Bach’s compositions at this time include the early part of one of the greatest of his works, the Wohltemperirte Clavier. In this work — the second part of which was composed at Leipsic — Bach attained the full mastery of form. The strivings and efforts of the great Netherland masters found completion in this work of Bach. In it are compressed the labors of centuries. The works of the masters, Okeghem, Dufay, Josquin des Pres, and others, are but prophecies in tone, announcing a realization of their ideal in the centuries yet to come, that ideal which they felt so particularly, yet could not express. The Wohltemperirte Clavier then marks the first great climax of musical art.
The evolution was certain, and it consummated in a kindred mind. The deepest expression of human feeling, the agony of the dire distress and conflict of life, the calm majesty of faith which enables the soul to overcome every obstacle, its pathetic appeal to God for rest and comfort, the strength of victory, are possible in music, are expressed in music as no other art can express them, because of Bach.
True to his trust, he extracted all that was best in the works of his predecessors and, vivifying it by his genius, created forms of expression which the greatest that have followed him have utilized and extolled.
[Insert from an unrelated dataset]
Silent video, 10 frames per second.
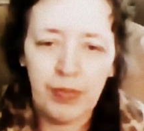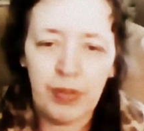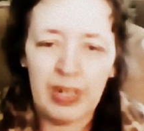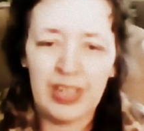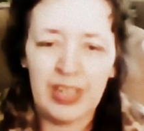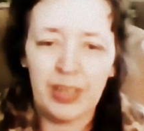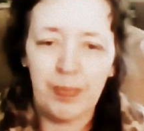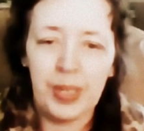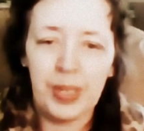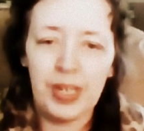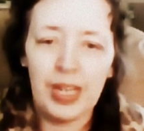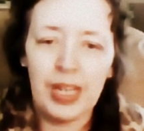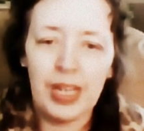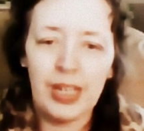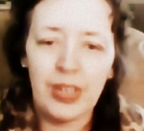for it is a
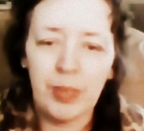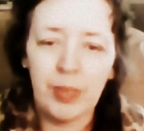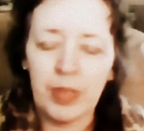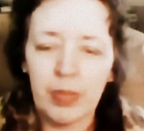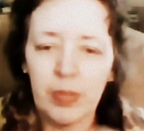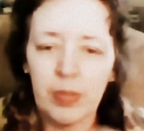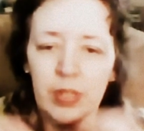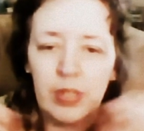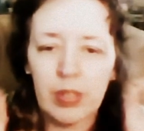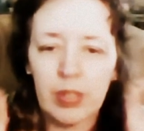pinhead, somebody with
But, as we have said, the great poet must perceive in things natural, in the beauty of the universe around him, in the sacred feelings of human emotion, a sacredness as worthy and as earnest, though less concentrated in character, as that which exists in the more direct function of religious worship. To the great poet, however he works, all things are sacred. He it is who reveals the heaven that lies around us. He opens the portals of Nature, and we enter in to find strength and consolation.
Bach does all this in the masterly work we are considering. Not to the Italian, but to the German, did Nature at length disclose her choicest method of expression, and this because the German had ever lived in close contact with her. In all Bach’s works at this period the work of emancipation goes forward. Take, for instance, the Brandenburg concertos leading to the combination of the present orchestra.